- [WHAT YOU NEED TO DO]
Could you restate all of the records below exactly, with the pictures left out?

Saved entries
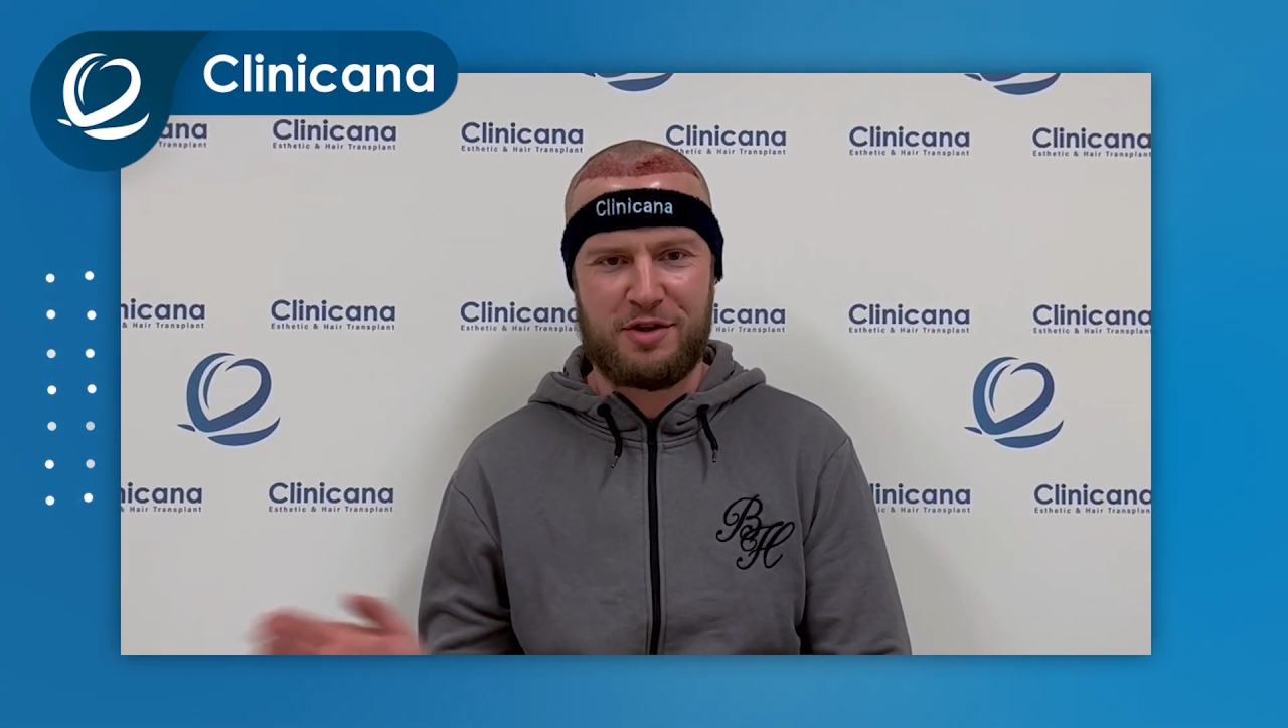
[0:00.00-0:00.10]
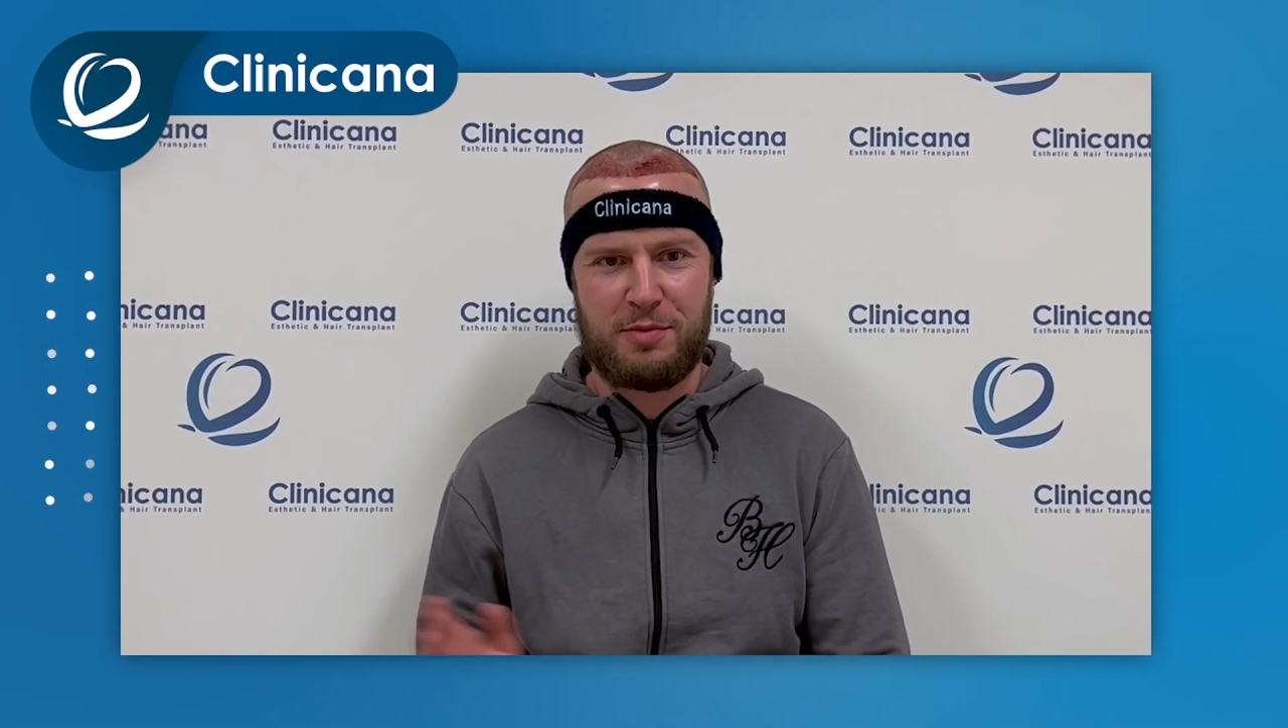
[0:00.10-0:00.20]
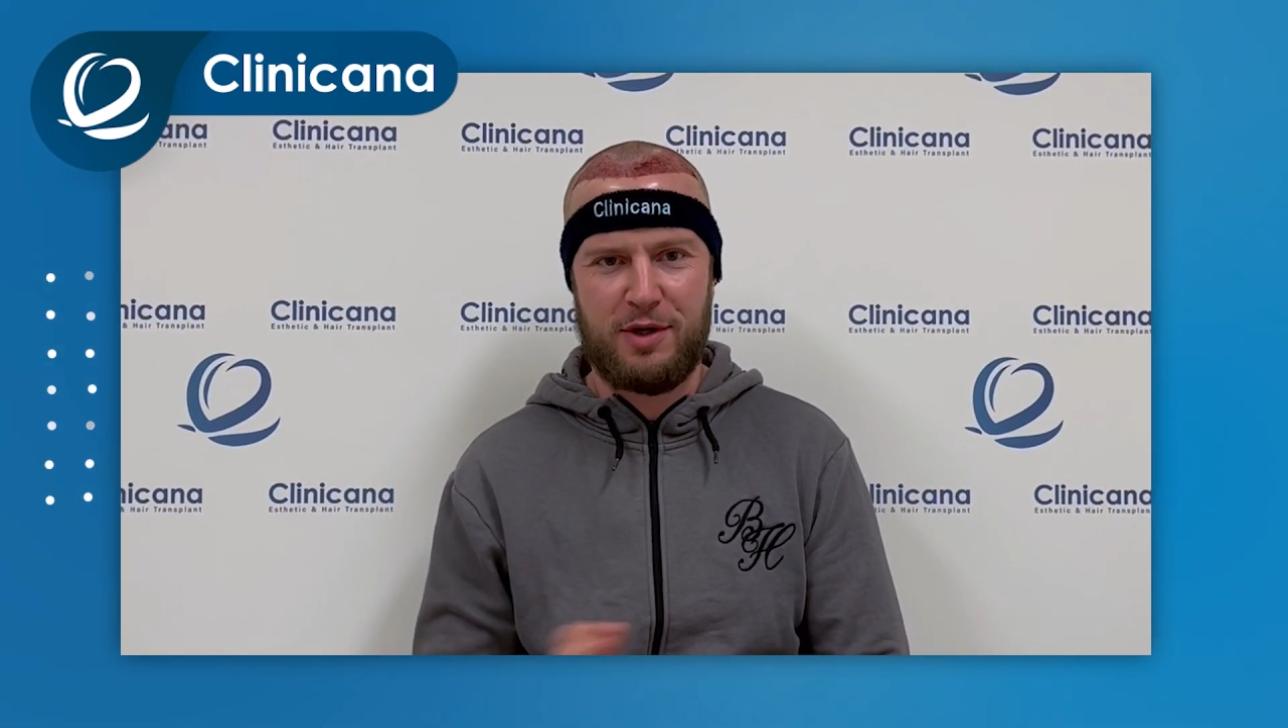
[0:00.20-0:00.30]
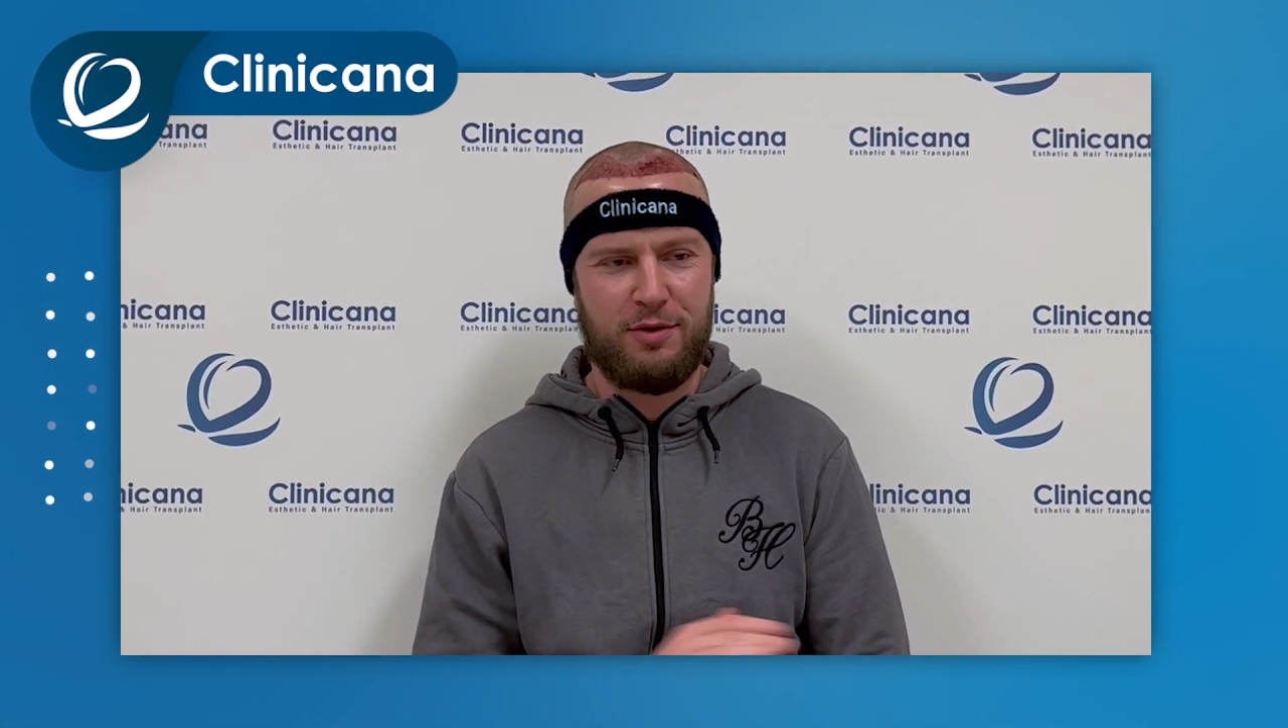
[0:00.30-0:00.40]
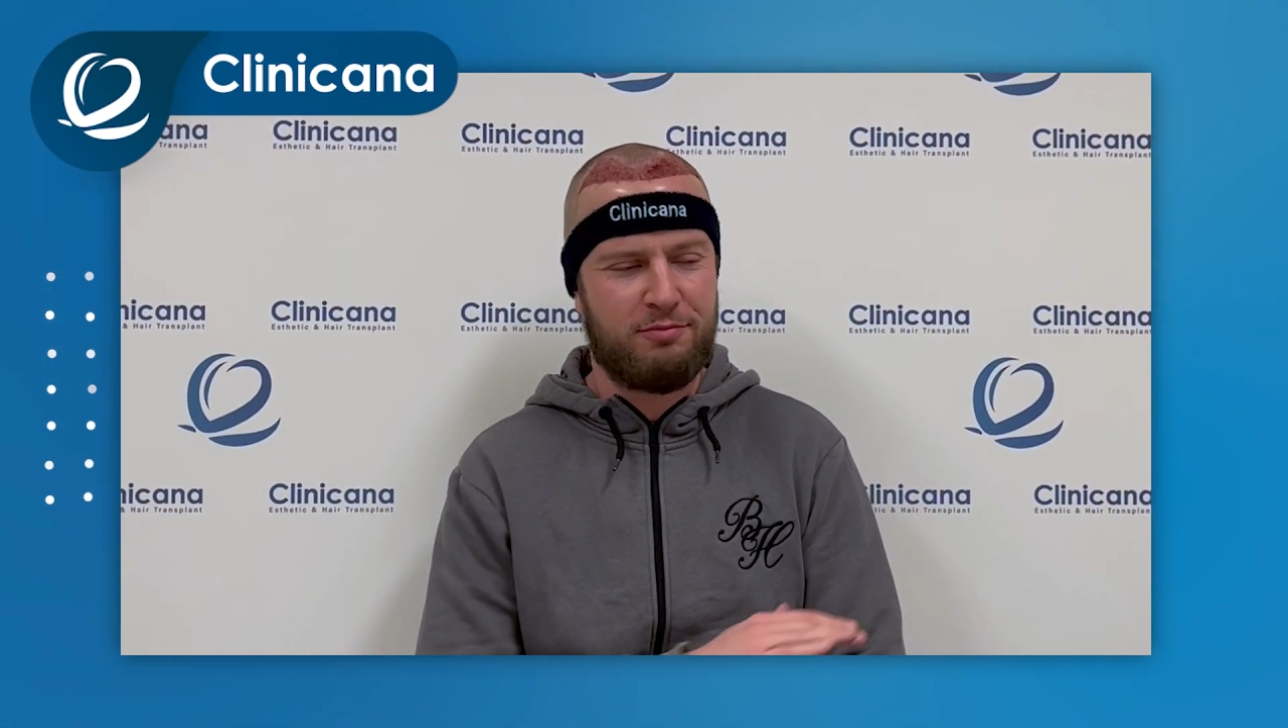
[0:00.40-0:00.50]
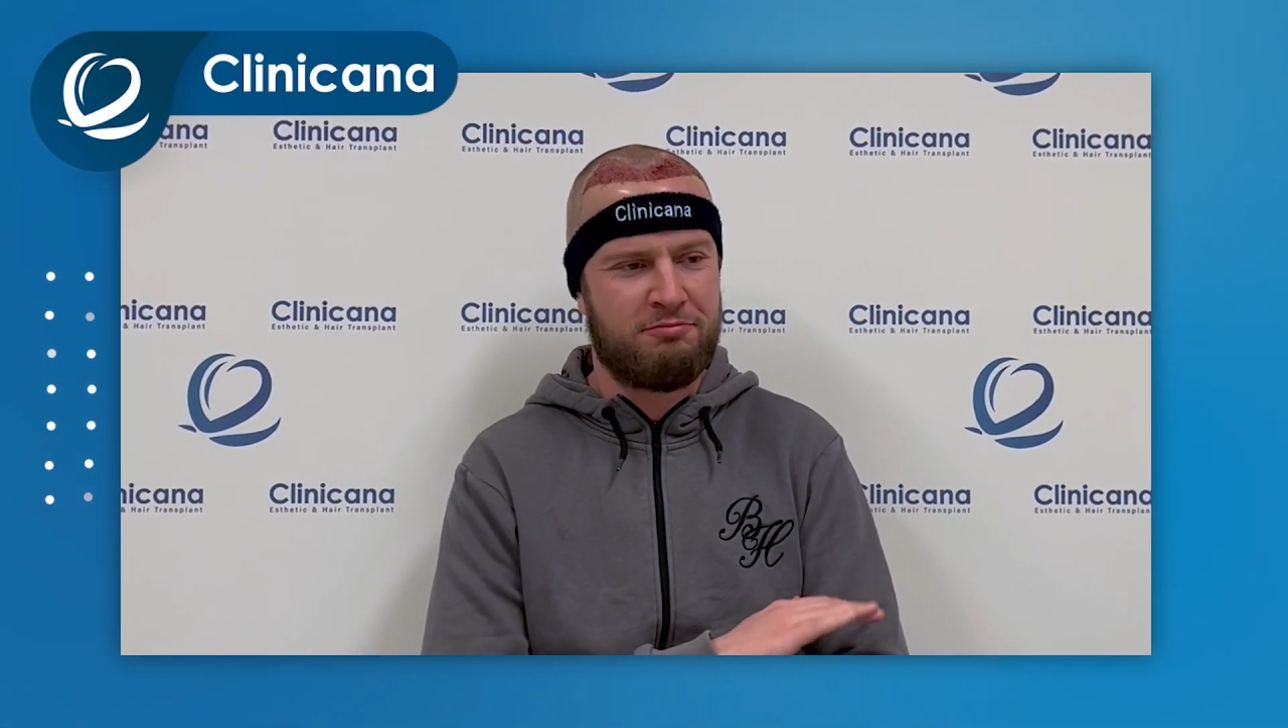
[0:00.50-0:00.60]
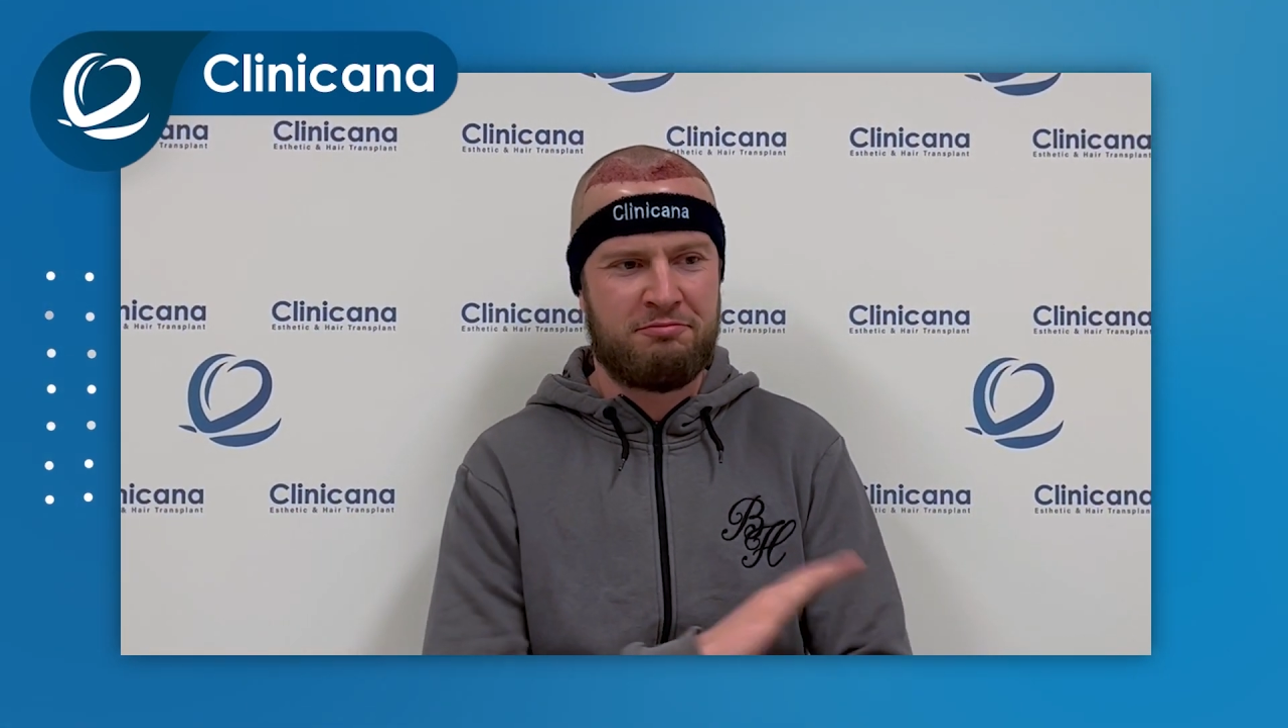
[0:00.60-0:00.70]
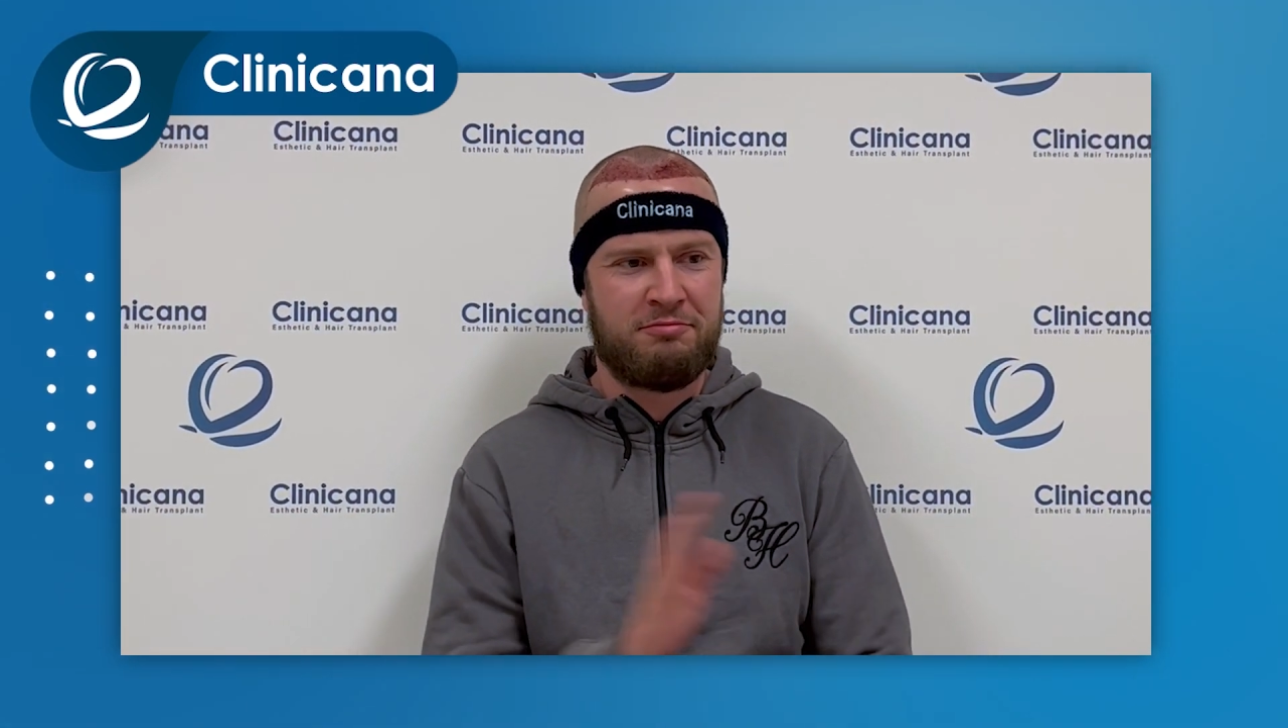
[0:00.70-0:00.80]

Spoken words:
hospital.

- [PROBLEM SOLUTION]
[0:00.00-0:00.10]
[0:00.10-0:00.20]
[0:00.20-0:00.30]
[0:00.30-0:00.40]
[0:00.40-0:00.50]
[0:00.50-0:00.60]
[0:00.60-0:00.70]
[0:00.70-0:00.80]

Spoken words:
hospital.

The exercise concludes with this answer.